:: Problem requirements ::
Leaving out all pictures, write out word for word the lines from the one containing "[00:09:12.01]" to the end of the data below.

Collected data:
-- Opening Marker --

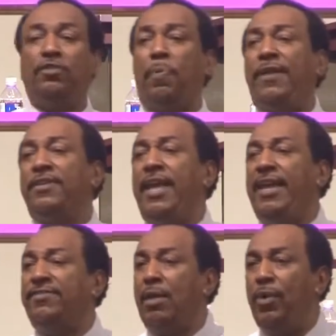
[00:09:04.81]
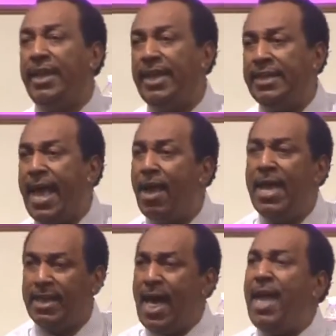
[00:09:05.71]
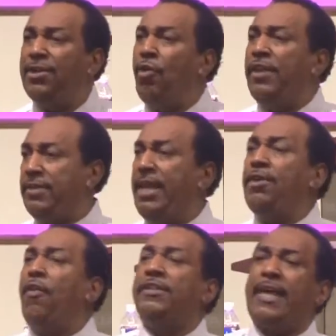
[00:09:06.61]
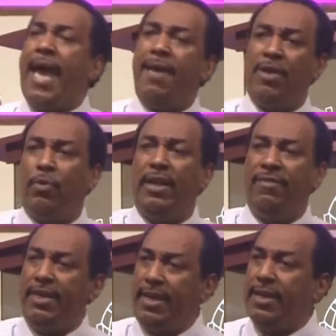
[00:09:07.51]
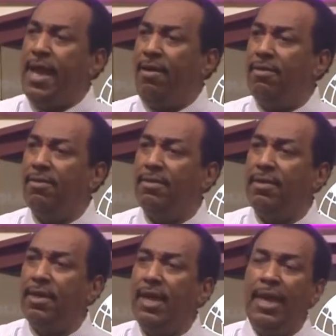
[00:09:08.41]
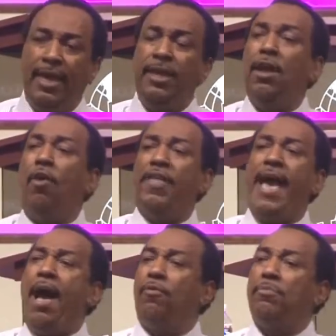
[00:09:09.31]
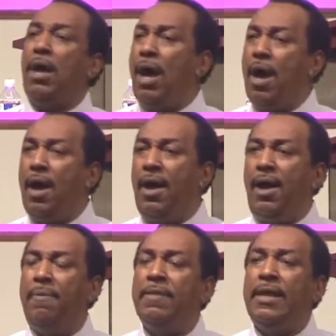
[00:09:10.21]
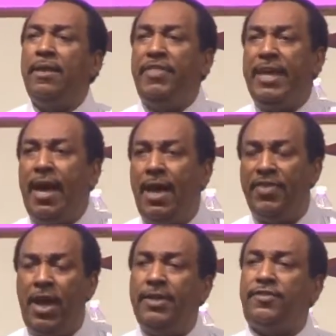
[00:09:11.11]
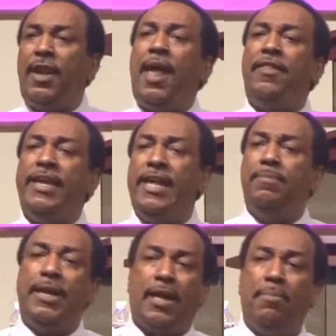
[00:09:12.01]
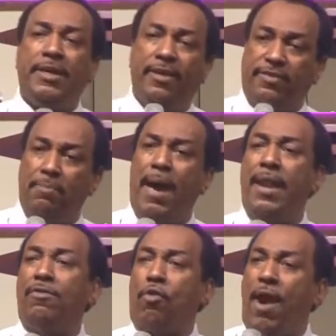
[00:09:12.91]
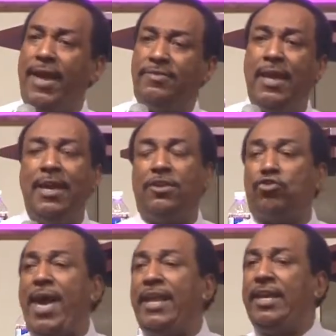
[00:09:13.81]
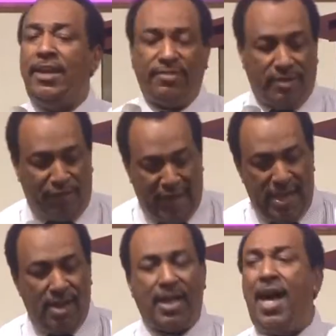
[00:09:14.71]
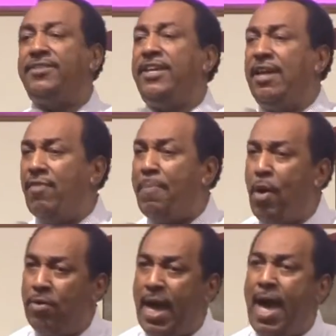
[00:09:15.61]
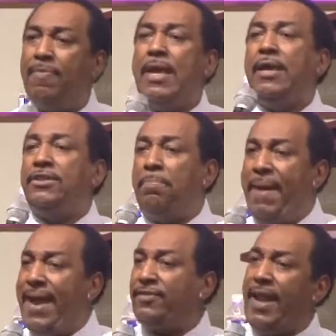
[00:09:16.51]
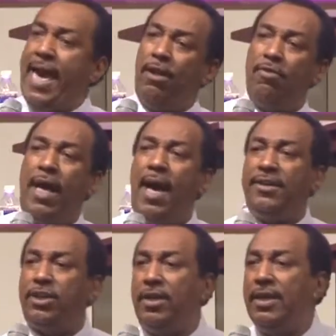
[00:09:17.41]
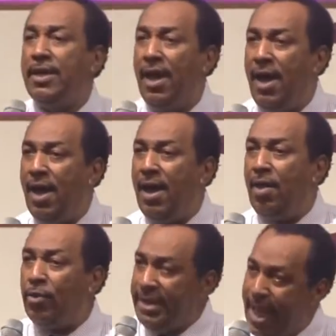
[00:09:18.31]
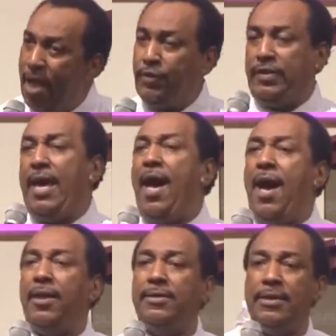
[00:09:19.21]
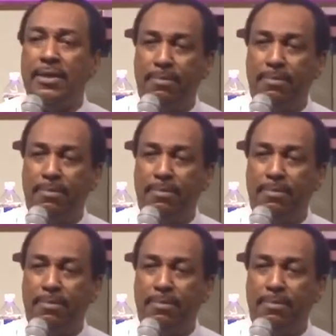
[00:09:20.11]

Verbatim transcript: this present age that we're in now. God know that He know the time that we're living in now. He know the out uh, uh, the, uh, the onslaught of the enemy to come against the body of Christ to try to get us to fail God, to give up on God, to backslide on God, to uh, uh renounce God.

-- Closing Marker --

:: Task response ::
[00:09:12.01]
[00:09:12.91]
[00:09:13.81]
[00:09:14.71]
[00:09:15.61]
[00:09:16.51]
[00:09:17.41]
[00:09:18.31]
[00:09:19.21]
[00:09:20.11]

Verbatim transcript: this present age that we're in now. God know that He know the time that we're living in now. He know the out uh, uh, the, uh, the onslaught of the enemy to come against the body of Christ to try to get us to fail God, to give up on God, to backslide on God, to uh, uh renounce God.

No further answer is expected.